Legal Precendent

The attorneys of Cronin, Harris & Associates, P.C. strive to seek equity and fairness in the valuation of real property. The following recent legal successes have set precedent within the real property tax realm:

In the Matter of Home Depot U.S.A., Inc. v. Assessor of the Town of Queensbury, 129 A.D.3d 1427 (3rd Dept. 2015)
In a hotly contested matter, the Appellate Division, 3rd Department, affirmed a CHA attorney’s argument that in valuing big-box stores, “2nd generation” leases could be relied upon as market rental income in an income capitalization approach to value.

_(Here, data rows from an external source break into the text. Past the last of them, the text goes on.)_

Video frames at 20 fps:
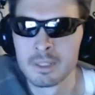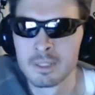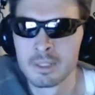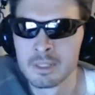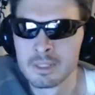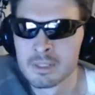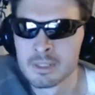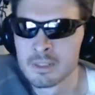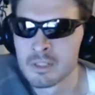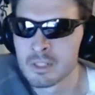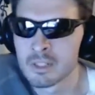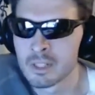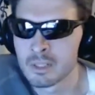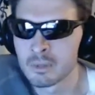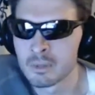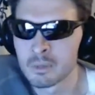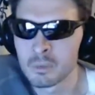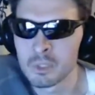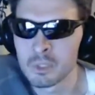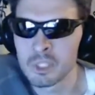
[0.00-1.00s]
So
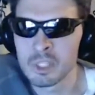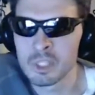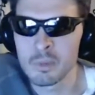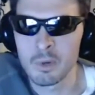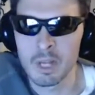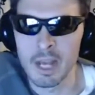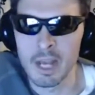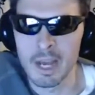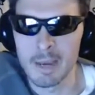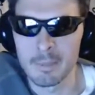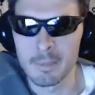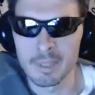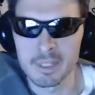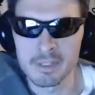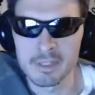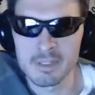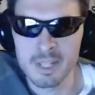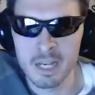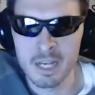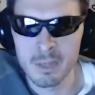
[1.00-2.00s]
we'll see what happens.
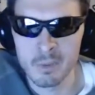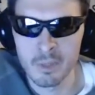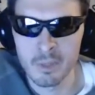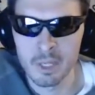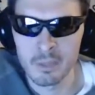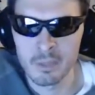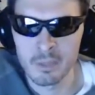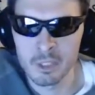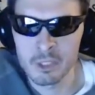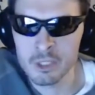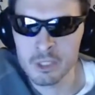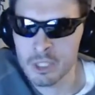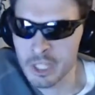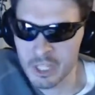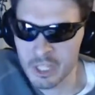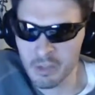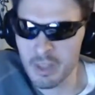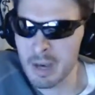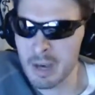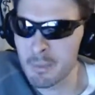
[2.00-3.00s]
I don't know. There's like a
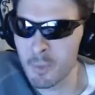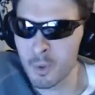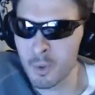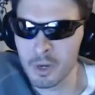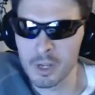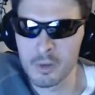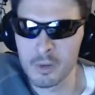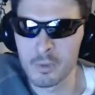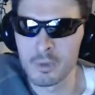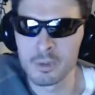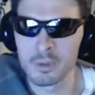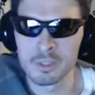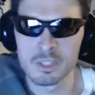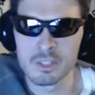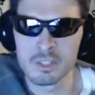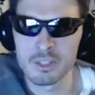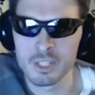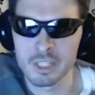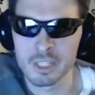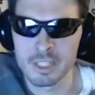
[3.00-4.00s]
lot more going on because there's
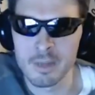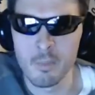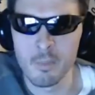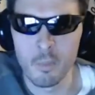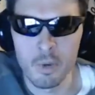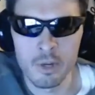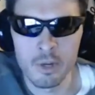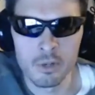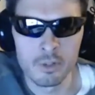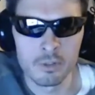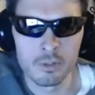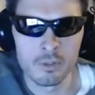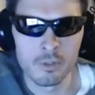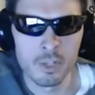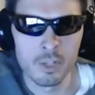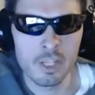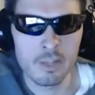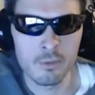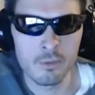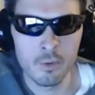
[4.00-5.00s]
like them weird
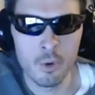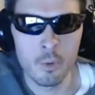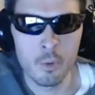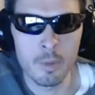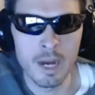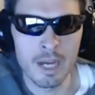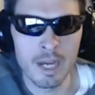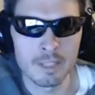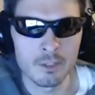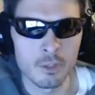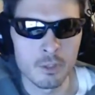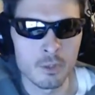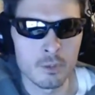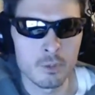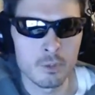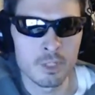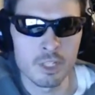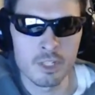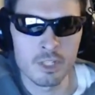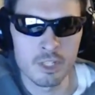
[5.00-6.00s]
green robot dudes
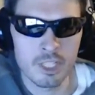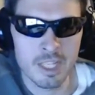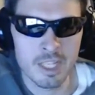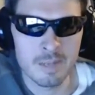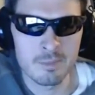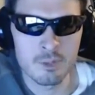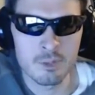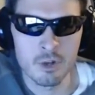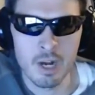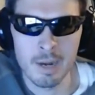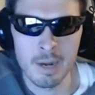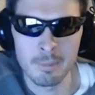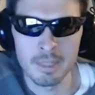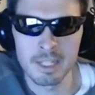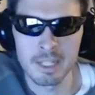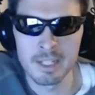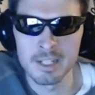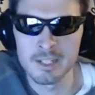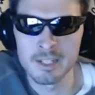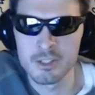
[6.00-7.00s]
that just keep dropping
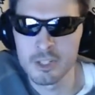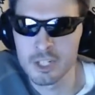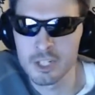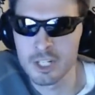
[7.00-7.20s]
in and shit.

In the Matter of 194 Main, Inc. v. Board of Assessors et al., 91 A.D.3d 876 (2nd Dept. 2012)
In a matter successfully pursued by a CHA attorney, the Appellate Division, 2nd Department, affirmed the lower court’s ruling that a vacant building in a residential property zone should be reclassified from Class 4 Commercial to Class 1 residential, because “the valuation of property is determined by its state as of the taxable status date and may not be assessed on the basis of some future contemplated use.”

In the Matter of VGR Associates, LLC v. Assessor, Board of Assessment Review of Town of New Windsor, et al., 51 A.D.3d 678 (2nd Dept. 2008)
In a victory for Ms. Harris, the Appellate Division affirmed that the respondent should not have included tenant improvements in their calculation of economic rent. “Improvements made by the tenant are outside rental payments to the landlord and therefore do not contribute to the income the property is able to produce.”

In the Matter of Apollo Real Estate Advisors, L.P. v. Board of Assessors, et al., 44 A.D.3d 1036 (2nd Dept. 2007)
In another victory for Ms. Harris, the Appellate Division confirmed the lower court’s decision that the respondents failed to show “both a reasonable excuse for the default and a meritorious defense,” both of which are required to vacate a default judgment. Consequently, the petitioner’s motion for relief was granted.

In the Matter of Colonie Plaza, Inc. v. Assessor of the Town of Colonie et al., 15 A.D.3d 830 (3rd Dept., 2005)
In another case won by Ms. Harris, the 3rd Department reversed the lower court’s decision that the moratorium pursuant to RPTL 727 could not be imposed “where a municipality-wide revaluation or update was performed on all real property in the municipality,” even though a settlement had been reached to reduce the subject property’s assessment in 1999.

Vantage Petroleum, Bay Isle Oil Co., Inc. v. Board of Assessment Review of the Town of Babylon, 61 N.Y.2d 695 (1984)
Ms. Harris won her case before the Court of Appeals, because “the Legislature’s failure to relieve petitioners in proceedings pursuant to article 7 of the Real Property Tax Law of the duty to give Suffolk County school districts notice of tax certiorari proceedings pursuant to section 708 of that law, was merely an oversight and does not indicate a legislative intent to allow intervention by Suffolk County school districts in tax certiorari proceedings despite the fact that chapter 837 of the laws of 1980 ended the potential tax refund liability of those school districts.”

In the Matter of Ames Dep’t. Stores v. Assessor of the Town of Concord, 102 A.D.2d 9 (4th Dept. 1984)
Ms. Harris won her case  before the Appellate Division, 4th Department, causing a reversal of the lower court’s ruling that “a lessee of commercial real property, responsible only for a pro rata share of taxes on a premises assessed as a whole unit, is an ‘aggrieved person’” under the Real Property Tax Law.